(Work task) Transcribe the entries exactly as they stand below, passing over any picture.

Exercise inputs Start Marker

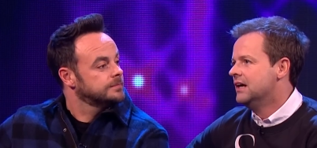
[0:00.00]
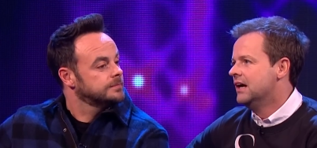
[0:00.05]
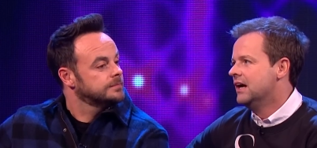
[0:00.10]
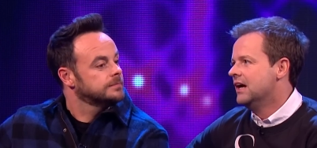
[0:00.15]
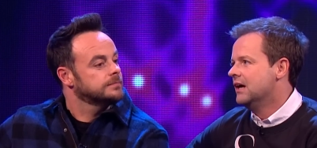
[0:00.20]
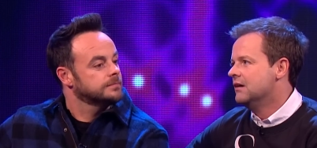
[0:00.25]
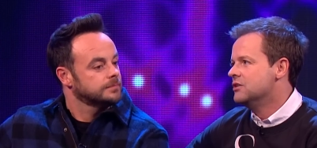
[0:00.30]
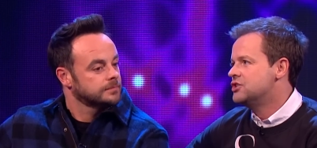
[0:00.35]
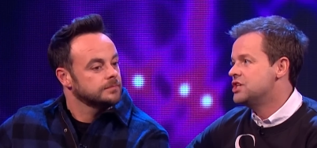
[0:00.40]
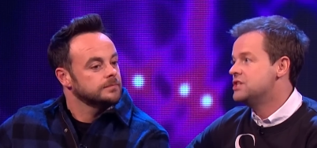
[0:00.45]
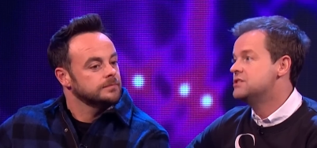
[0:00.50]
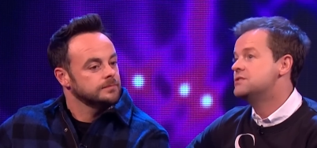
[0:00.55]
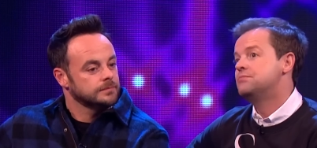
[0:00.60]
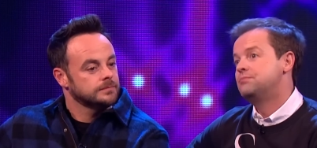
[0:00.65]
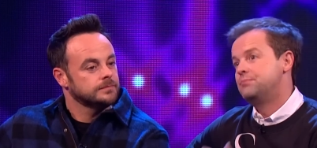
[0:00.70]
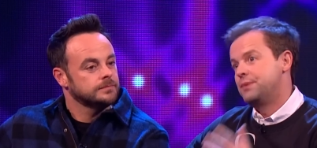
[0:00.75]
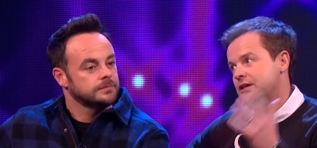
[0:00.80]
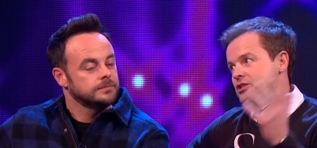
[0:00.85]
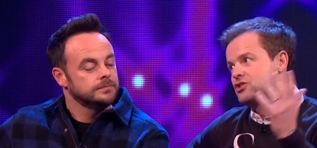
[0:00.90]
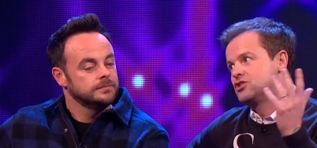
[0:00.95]
Speaker 1: Oh, yeah. uh, she's
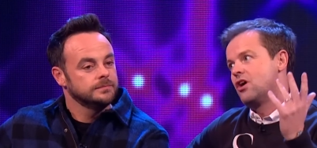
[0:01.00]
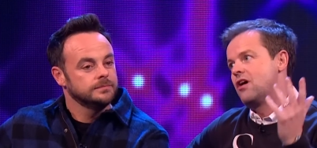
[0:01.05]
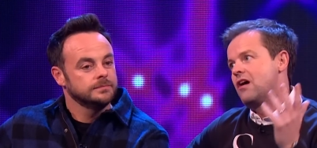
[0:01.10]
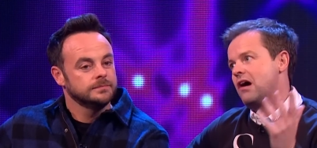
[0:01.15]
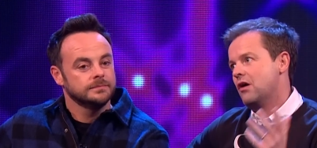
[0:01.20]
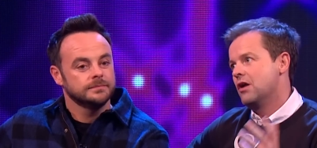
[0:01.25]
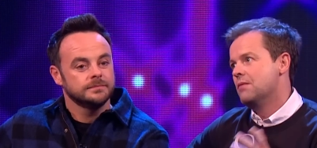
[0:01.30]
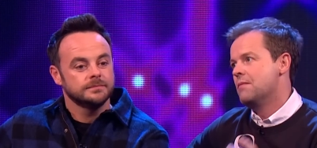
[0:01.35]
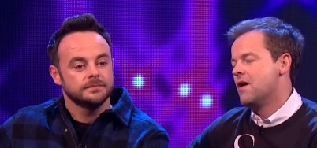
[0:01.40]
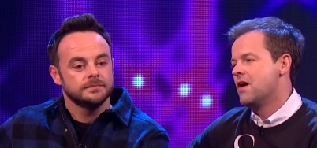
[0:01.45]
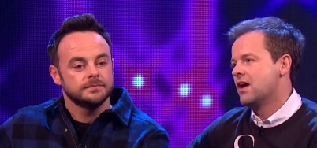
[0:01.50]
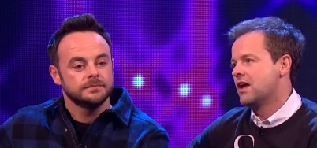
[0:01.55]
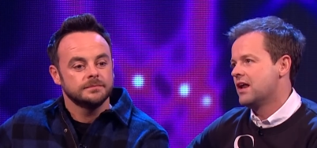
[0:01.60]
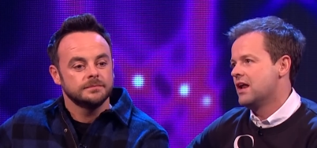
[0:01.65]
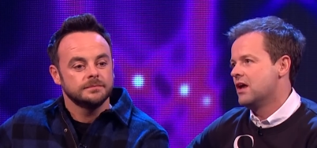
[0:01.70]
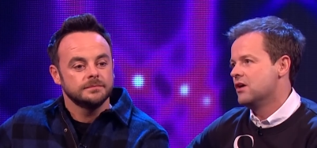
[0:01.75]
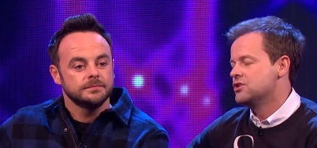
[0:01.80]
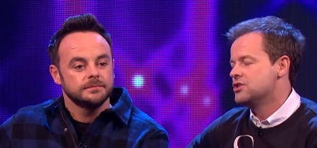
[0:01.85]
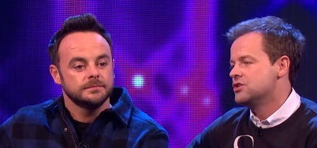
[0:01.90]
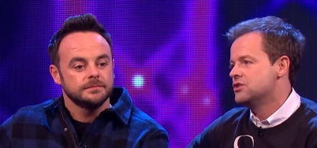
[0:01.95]
big star out in
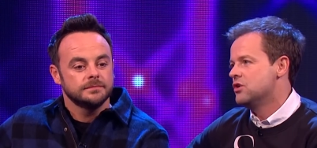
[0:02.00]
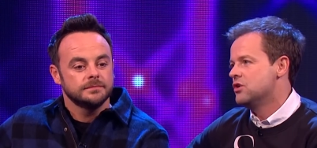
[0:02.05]
America now. She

Exercise inputs End Marker

(Output)
[0:00.00]
[0:00.05]
[0:00.10]
[0:00.15]
[0:00.20]
[0:00.25]
[0:00.30]
[0:00.35]
[0:00.40]
[0:00.45]
[0:00.50]
[0:00.55]
[0:00.60]
[0:00.65]
[0:00.70]
[0:00.75]
[0:00.80]
[0:00.85]
[0:00.90]
[0:00.95]
Speaker 1: Oh, yeah. uh, she's
[0:01.00]
[0:01.05]
[0:01.10]
[0:01.15]
[0:01.20]
[0:01.25]
[0:01.30]
[0:01.35]
[0:01.40]
[0:01.45]
[0:01.50]
[0:01.55]
[0:01.60]
[0:01.65]
[0:01.70]
[0:01.75]
[0:01.80]
[0:01.85]
[0:01.90]
[0:01.95]
big star out in
[0:02.00]
[0:02.05]
America now. She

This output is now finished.